Janneke heeft ook voor alle materialen circulariteitsscore bepaald. “Daarvoor zijn we in het productieproces gedoken. We hebben uitgezocht welk percentage van de grondstoffen circulair was. Vervolgens hebben we de percentages bepaald voor circulariteit aan het einde van de levensduur van het materiaal, dus: welk percentage van het materiaal kan weer opnieuw gebruikt kon worden.”
Veel van de alternatieve isolatiematerialen scoren hoog op het percentage circulaire grondstoffen. Maar het percentage dat na het afbreken van een gebouw gerecycled wordt, is relatief laag. “Dat ligt niet aan de materialen zelf”, legt Janneke uit. “Het recyclen van isolatiematerialen gebeurt nu nog minimaal, omdat er nog geen systeem is om deze materialen in te zamelen.”
Er komt één favoriet uit het onderzoek naar voren voor de isolatie van de spouwmuur: een EPS-parel gemaakt van gerecycled papier. Janneke: “Een biobased EPS (persplaat) op basis van cellulose was in ons onderzoek de beste optie. Het product bestaat voor honderd procent uit gerecycled materiaal en de CO2-uitstoot bij de productie ervan is erg laag.”
Isolatie aan de binnenzijde van een hellend dak, of gevelisolatie had twee zeer geschikte circulaire materialen: “De houtvezel kwam als meest lovend uit de bus, maar dat is wel een duur product. Isovlas is een goede tweede. Dit is een goedkoper product met ongeveer dezelfde eigenschappen. Daarom hebben we isovlas als alternatief aangeduid.”
De circulaire materialen zijn toegepast en getest in twee pilotprojecten in Amsterdam. “Daarbij hebben we vooral veel geleerd over het proces”, zegt Janneke. Een van de lessen: het gebruik van nieuwe producten kan ook weerstand oproepen. Projectleiders en aannemers zien het niet altijd zitten om met een nieuw materiaal aan de slag te gaan, omdat er bijvoorbeeld nog geen prijsafspraken zijn met de nieuwe leveranciers. Ook durven aannemers geen garanties te geven wanneer ze voor het eerst met een nieuw materiaal gaan werken.”
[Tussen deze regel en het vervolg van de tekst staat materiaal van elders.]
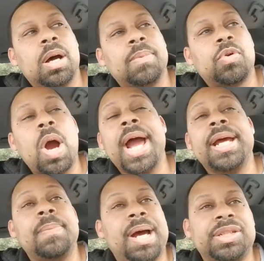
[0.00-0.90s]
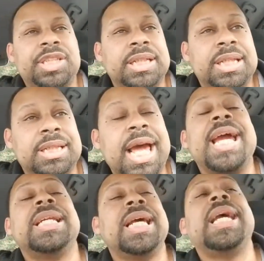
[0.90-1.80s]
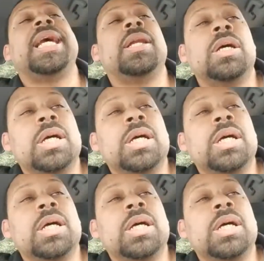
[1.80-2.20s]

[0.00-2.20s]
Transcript: crying about shit that they did,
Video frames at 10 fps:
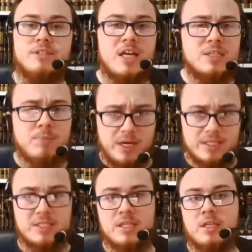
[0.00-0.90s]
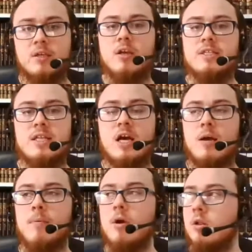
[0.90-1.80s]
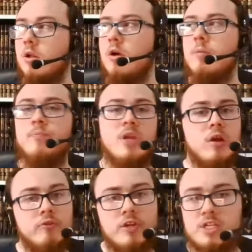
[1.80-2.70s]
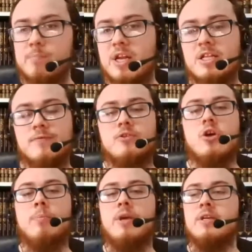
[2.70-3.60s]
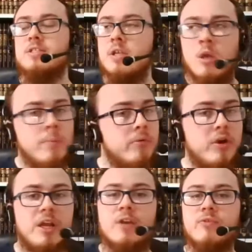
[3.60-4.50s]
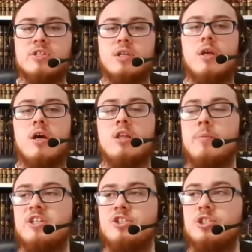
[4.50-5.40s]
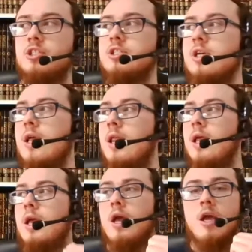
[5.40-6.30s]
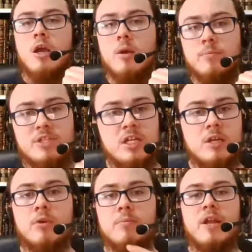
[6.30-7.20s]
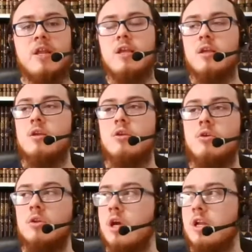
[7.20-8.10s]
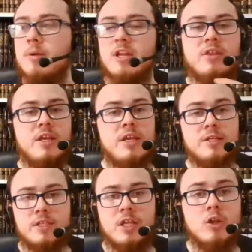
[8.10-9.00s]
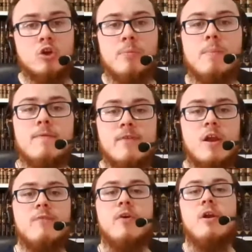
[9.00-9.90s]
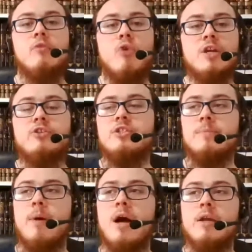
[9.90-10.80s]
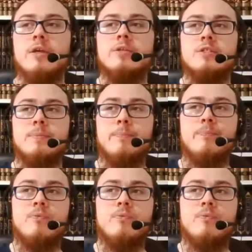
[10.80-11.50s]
starts practicing Islam a lot, reading many different topics, praying every salah in the masjid, dealing with many, learning many things, and they look maybe very, very righteous and pious,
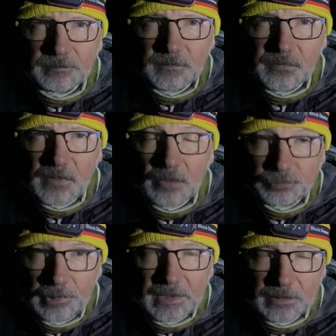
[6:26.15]
star
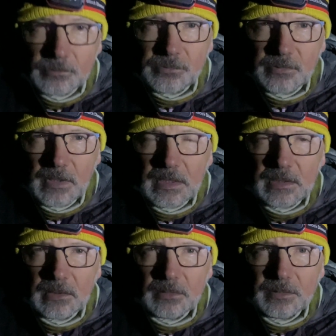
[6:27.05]
trails
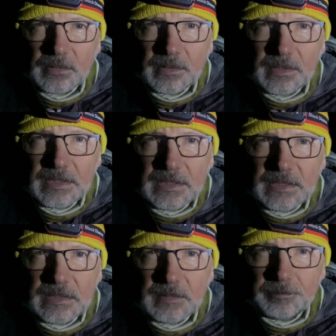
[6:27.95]
on
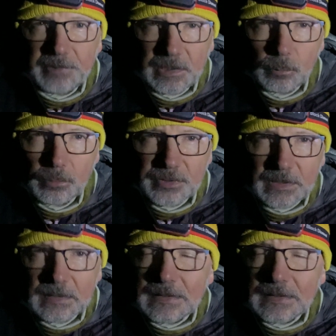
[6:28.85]
the breakwater,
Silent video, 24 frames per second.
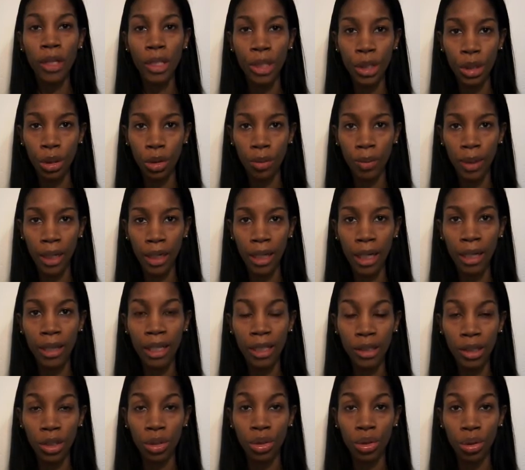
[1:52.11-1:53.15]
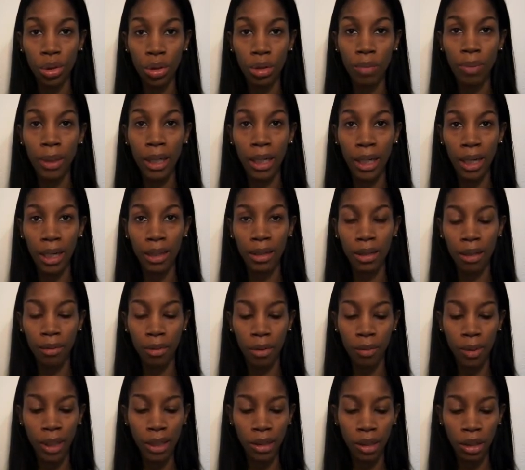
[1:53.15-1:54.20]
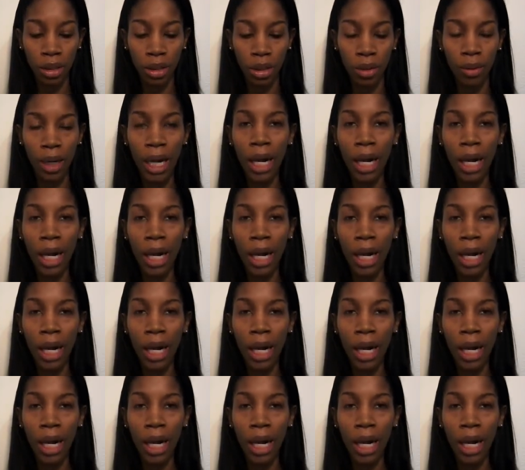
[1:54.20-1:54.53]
tubing, and this is true because of the residue.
Die weerstand vormt volgens Janneke een belangrijk leermoment: “Dit waren renovatieprojecten die al liepen. Er zat al een aannemer op, die zich had ingeschreven op de opdracht, met het idee om vertrouwde materialen te gebruiken. Het is begrijpelijk dat die verrast werd door de wens om nieuwe materialen te gebruiken.” Daarom moet de wens voor circulaire isolatiematerialen volgens Janneke in de toekomst als randvoorwaarde in de inschrijving staan.
Het onderzoek voor Eigen Haard en Woonzorg Nederland is online beschikbaar voor iedereen die duurzamer wil isoleren. Janneke licht toe dat de impact van het soort isolatiemateriaal niet gigantisch is: “De impact van wel of niet isoleren is vele malen groter.” Toch is het erg belangrijk dat woningcorporaties deze stappen zetten. “Nu wordt de keuze voor de meest milieuvriendelijke isolatiematerialen opgenomen in het beleid. Dat vormt weer de basis voor meer duurzame maatregelen.” Zo wordt de duurzame theorie steeds meer werkelijkheid. “De volgende stappen worden al gezet en de corporaties zitten niet stil”, zegt Janneke. Zo lopen er pilotprojecten voor het verduurzamen van glas en inbouw, zoals keukens en toiletten.
Woningstichting Eigen Haard is werkzaam in de regio Amsterdam en heeft zo’n 57.000 woningen in bezit. Eigen Haard zorgt ervoor dat zoveel mogelijk mensen met lage en middeninkomens in de regio Amsterdam betaalbaar kunnen wonen, in prettige buurten en in woningen van goede kwaliteit. Duurzaamheid en circulariteit zijn daarbij belangrijke pijlers.
Woonzorg Nederland is een landelijke woningcorporatie voor senioren. De organisatie is actief in 170 gemeenten, en heeft zo’n 43.000 wooneenheden in bezit. Daarvan verhuren ze er 30.000 aan particulieren en 13.000 aan verzorgings- en verpleeghuizen.